- Data extract -
-*-*-
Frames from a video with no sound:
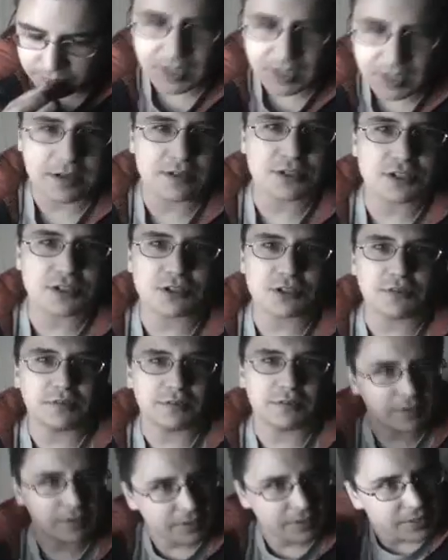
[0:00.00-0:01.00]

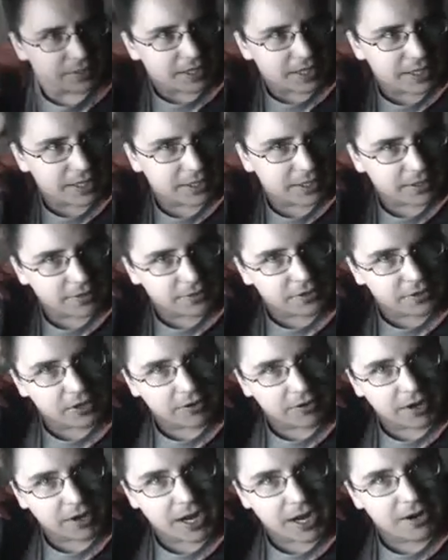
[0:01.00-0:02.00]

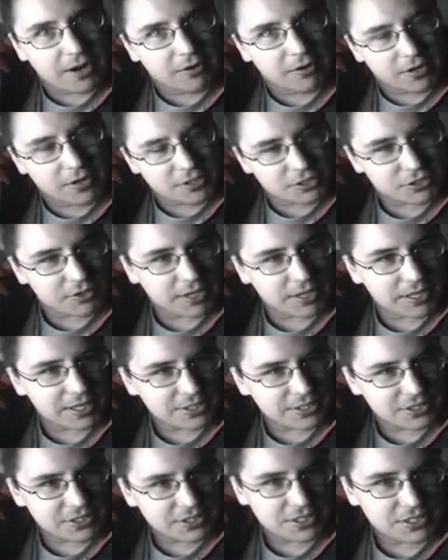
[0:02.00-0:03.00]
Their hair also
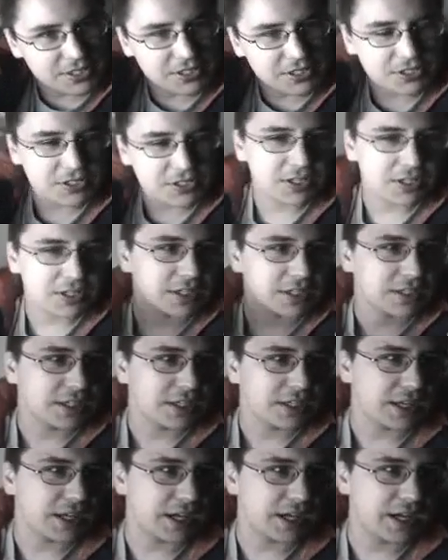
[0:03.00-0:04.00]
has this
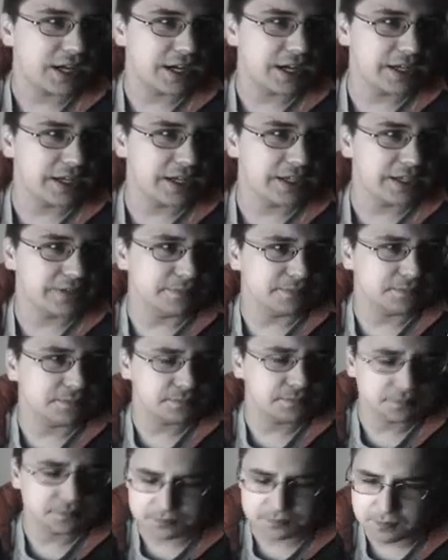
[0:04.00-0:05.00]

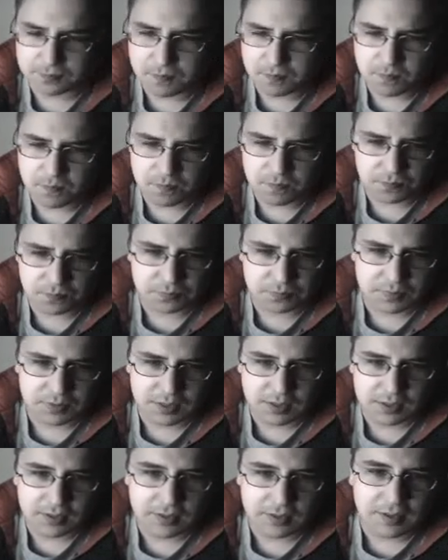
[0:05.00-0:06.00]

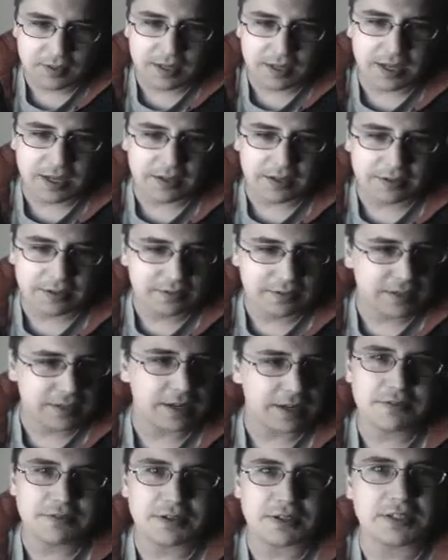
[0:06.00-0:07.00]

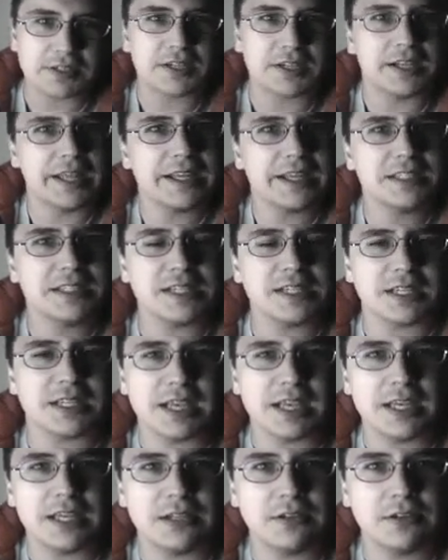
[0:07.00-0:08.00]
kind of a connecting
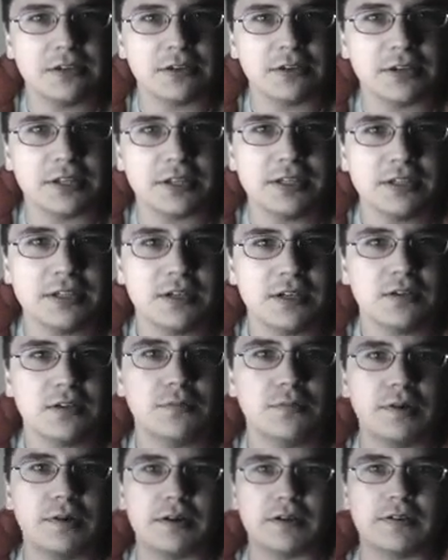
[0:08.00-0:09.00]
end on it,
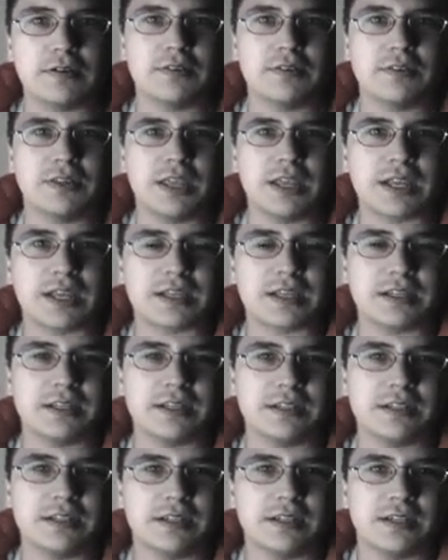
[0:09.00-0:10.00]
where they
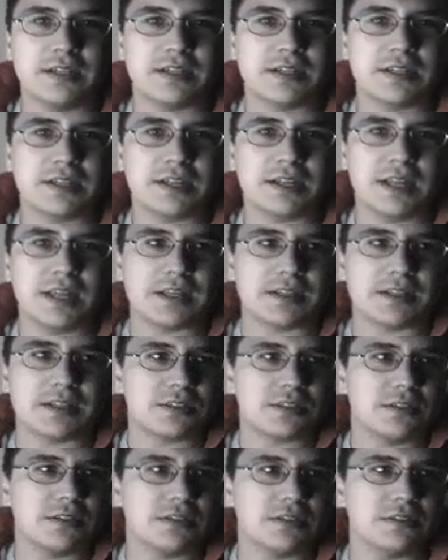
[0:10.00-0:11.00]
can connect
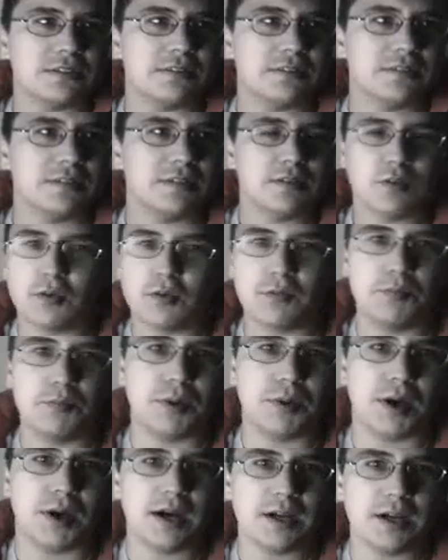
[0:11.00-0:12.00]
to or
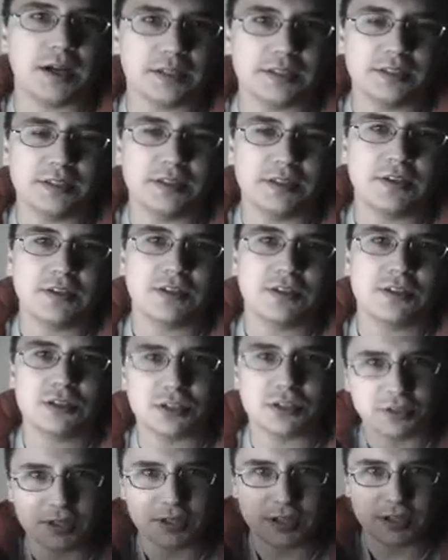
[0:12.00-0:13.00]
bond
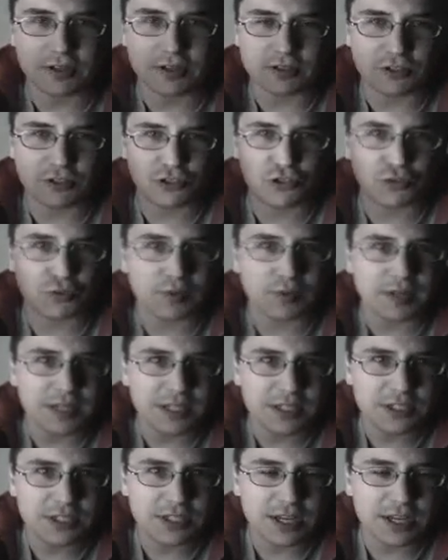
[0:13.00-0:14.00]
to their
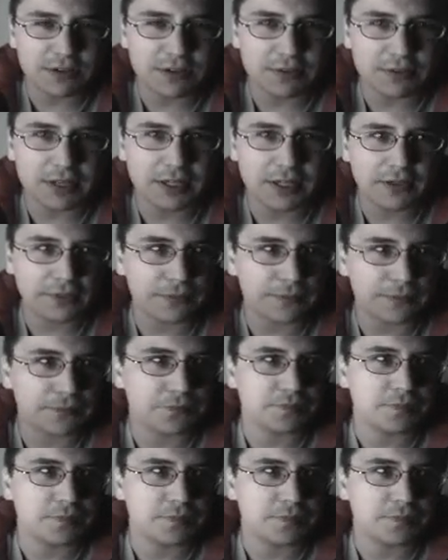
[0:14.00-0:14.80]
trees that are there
-*-*-
- Goal of the exercise -
Using the records above, copy exactly and only the lines from the line with "[0:07.00-0:08.00]" through the end, both included; leave every picture out.

- Response to this exercise -
[0:07.00-0:08.00]
kind of a connecting
[0:08.00-0:09.00]
end on it,
[0:09.00-0:10.00]
where they
[0:10.00-0:11.00]
can connect
[0:11.00-0:12.00]
to or
[0:12.00-0:13.00]
bond
[0:13.00-0:14.00]
to their
[0:14.00-0:14.80]
trees that are there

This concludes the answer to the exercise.